[Saved entries]
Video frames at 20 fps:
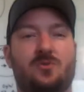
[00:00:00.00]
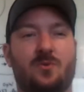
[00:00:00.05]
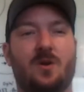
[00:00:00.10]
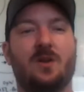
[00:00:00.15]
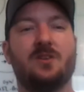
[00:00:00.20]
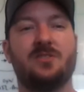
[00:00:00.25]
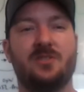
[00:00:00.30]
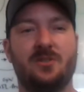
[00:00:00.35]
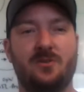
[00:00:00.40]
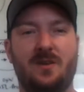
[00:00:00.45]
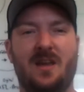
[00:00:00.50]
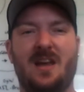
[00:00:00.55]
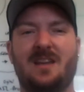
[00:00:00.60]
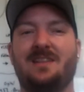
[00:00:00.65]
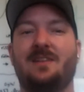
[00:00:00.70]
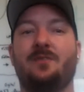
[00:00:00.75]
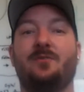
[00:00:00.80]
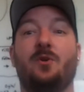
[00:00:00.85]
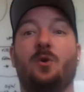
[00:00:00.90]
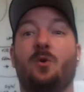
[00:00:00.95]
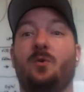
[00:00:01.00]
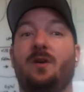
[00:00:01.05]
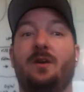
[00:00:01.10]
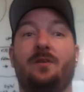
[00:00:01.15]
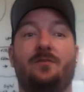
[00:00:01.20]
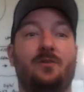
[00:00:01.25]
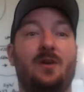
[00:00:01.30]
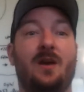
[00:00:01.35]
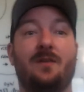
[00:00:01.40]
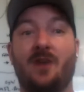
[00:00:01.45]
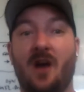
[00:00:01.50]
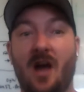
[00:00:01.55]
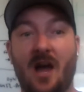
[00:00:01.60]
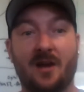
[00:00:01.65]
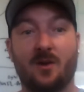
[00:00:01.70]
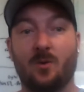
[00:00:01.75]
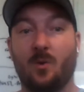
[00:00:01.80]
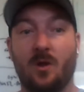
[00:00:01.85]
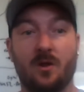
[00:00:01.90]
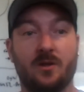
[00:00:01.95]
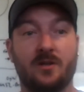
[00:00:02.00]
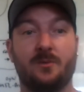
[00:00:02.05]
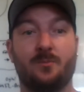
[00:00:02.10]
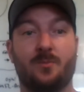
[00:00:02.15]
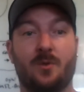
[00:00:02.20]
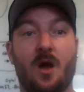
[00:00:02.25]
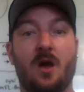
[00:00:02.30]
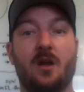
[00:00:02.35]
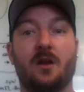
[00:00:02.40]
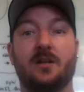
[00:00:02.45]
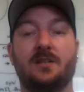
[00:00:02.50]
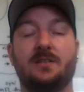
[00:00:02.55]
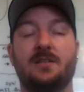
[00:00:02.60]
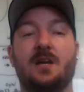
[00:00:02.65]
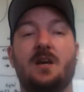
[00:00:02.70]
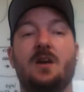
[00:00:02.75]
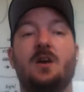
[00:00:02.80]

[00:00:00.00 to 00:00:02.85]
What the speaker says: trust you yet. They don't know if you have a high quality product.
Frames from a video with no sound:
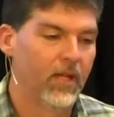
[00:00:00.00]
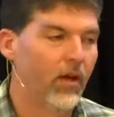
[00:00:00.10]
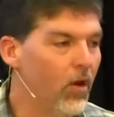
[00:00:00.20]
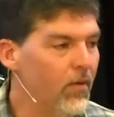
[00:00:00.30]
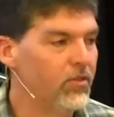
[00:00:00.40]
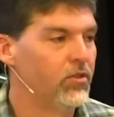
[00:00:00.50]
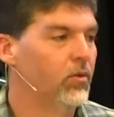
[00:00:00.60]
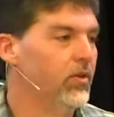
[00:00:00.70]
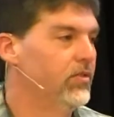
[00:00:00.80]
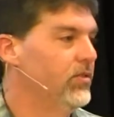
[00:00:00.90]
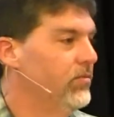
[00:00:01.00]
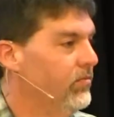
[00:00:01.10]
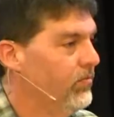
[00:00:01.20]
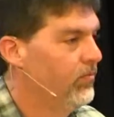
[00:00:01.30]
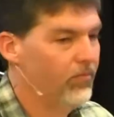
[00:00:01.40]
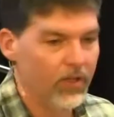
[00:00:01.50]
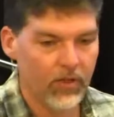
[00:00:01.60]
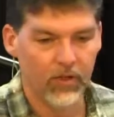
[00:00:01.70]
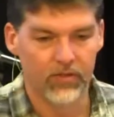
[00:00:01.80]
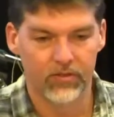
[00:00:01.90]
I don't have a choice
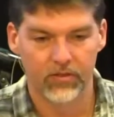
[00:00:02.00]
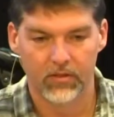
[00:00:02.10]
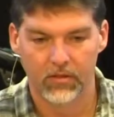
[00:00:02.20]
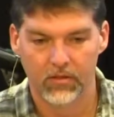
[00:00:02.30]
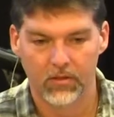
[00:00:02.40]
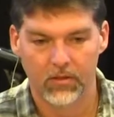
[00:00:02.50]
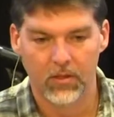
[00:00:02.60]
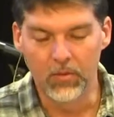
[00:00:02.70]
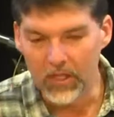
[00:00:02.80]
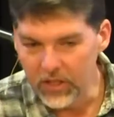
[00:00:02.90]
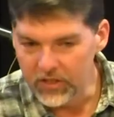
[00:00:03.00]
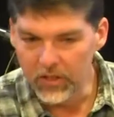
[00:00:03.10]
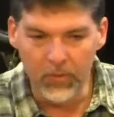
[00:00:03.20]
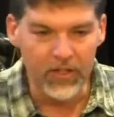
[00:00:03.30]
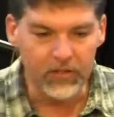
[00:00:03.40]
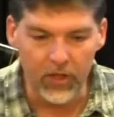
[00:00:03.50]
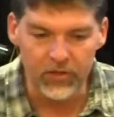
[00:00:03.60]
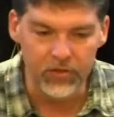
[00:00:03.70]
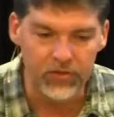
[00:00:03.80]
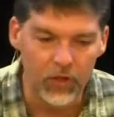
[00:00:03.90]
in this because somebody's
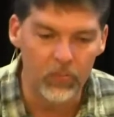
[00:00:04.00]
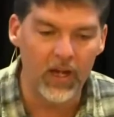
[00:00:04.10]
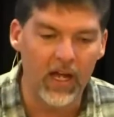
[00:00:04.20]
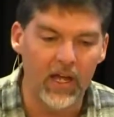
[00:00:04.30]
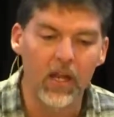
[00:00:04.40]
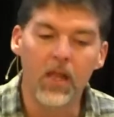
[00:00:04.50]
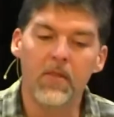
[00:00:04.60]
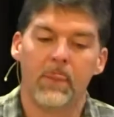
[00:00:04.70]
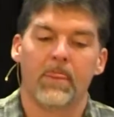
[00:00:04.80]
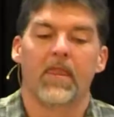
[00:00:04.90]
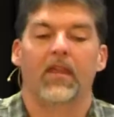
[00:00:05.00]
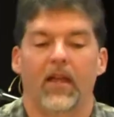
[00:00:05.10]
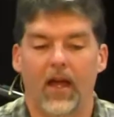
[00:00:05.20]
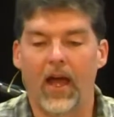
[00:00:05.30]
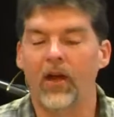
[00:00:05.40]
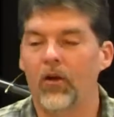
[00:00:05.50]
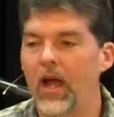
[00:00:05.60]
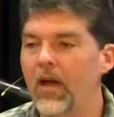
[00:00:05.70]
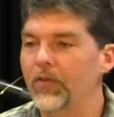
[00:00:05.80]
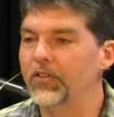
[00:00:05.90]
hurt you so bad, I
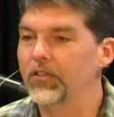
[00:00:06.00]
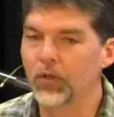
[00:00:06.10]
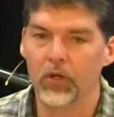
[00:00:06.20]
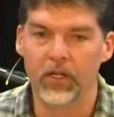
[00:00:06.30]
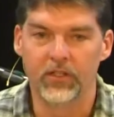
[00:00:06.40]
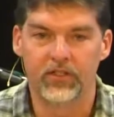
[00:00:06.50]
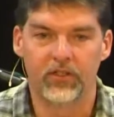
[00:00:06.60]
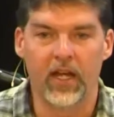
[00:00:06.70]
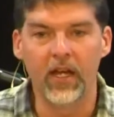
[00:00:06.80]
don't have a choice.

WHAT IS REQUIRED :: Any pictures above are to be left out. Retype the rest of the records exactly.

RESULT OF THIS TASK ::
Video frames at 20 fps:
[00:00:00.00]
[00:00:00.05]
[00:00:00.10]
[00:00:00.15]
[00:00:00.20]
[00:00:00.25]
[00:00:00.30]
[00:00:00.35]
[00:00:00.40]
[00:00:00.45]
[00:00:00.50]
[00:00:00.55]
[00:00:00.60]
[00:00:00.65]
[00:00:00.70]
[00:00:00.75]
[00:00:00.80]
[00:00:00.85]
[00:00:00.90]
[00:00:00.95]
[00:00:01.00]
[00:00:01.05]
[00:00:01.10]
[00:00:01.15]
[00:00:01.20]
[00:00:01.25]
[00:00:01.30]
[00:00:01.35]
[00:00:01.40]
[00:00:01.45]
[00:00:01.50]
[00:00:01.55]
[00:00:01.60]
[00:00:01.65]
[00:00:01.70]
[00:00:01.75]
[00:00:01.80]
[00:00:01.85]
[00:00:01.90]
[00:00:01.95]
[00:00:02.00]
[00:00:02.05]
[00:00:02.10]
[00:00:02.15]
[00:00:02.20]
[00:00:02.25]
[00:00:02.30]
[00:00:02.35]
[00:00:02.40]
[00:00:02.45]
[00:00:02.50]
[00:00:02.55]
[00:00:02.60]
[00:00:02.65]
[00:00:02.70]
[00:00:02.75]
[00:00:02.80]

[00:00:00.00 to 00:00:02.85]
What the speaker says: trust you yet. They don't know if you have a high quality product.
Frames from a video with no sound:
[00:00:00.00]
[00:00:00.10]
[00:00:00.20]
[00:00:00.30]
[00:00:00.40]
[00:00:00.50]
[00:00:00.60]
[00:00:00.70]
[00:00:00.80]
[00:00:00.90]
[00:00:01.00]
[00:00:01.10]
[00:00:01.20]
[00:00:01.30]
[00:00:01.40]
[00:00:01.50]
[00:00:01.60]
[00:00:01.70]
[00:00:01.80]
[00:00:01.90]
I don't have a choice
[00:00:02.00]
[00:00:02.10]
[00:00:02.20]
[00:00:02.30]
[00:00:02.40]
[00:00:02.50]
[00:00:02.60]
[00:00:02.70]
[00:00:02.80]
[00:00:02.90]
[00:00:03.00]
[00:00:03.10]
[00:00:03.20]
[00:00:03.30]
[00:00:03.40]
[00:00:03.50]
[00:00:03.60]
[00:00:03.70]
[00:00:03.80]
[00:00:03.90]
in this because somebody's
[00:00:04.00]
[00:00:04.10]
[00:00:04.20]
[00:00:04.30]
[00:00:04.40]
[00:00:04.50]
[00:00:04.60]
[00:00:04.70]
[00:00:04.80]
[00:00:04.90]
[00:00:05.00]
[00:00:05.10]
[00:00:05.20]
[00:00:05.30]
[00:00:05.40]
[00:00:05.50]
[00:00:05.60]
[00:00:05.70]
[00:00:05.80]
[00:00:05.90]
hurt you so bad, I
[00:00:06.00]
[00:00:06.10]
[00:00:06.20]
[00:00:06.30]
[00:00:06.40]
[00:00:06.50]
[00:00:06.60]
[00:00:06.70]
[00:00:06.80]
don't have a choice.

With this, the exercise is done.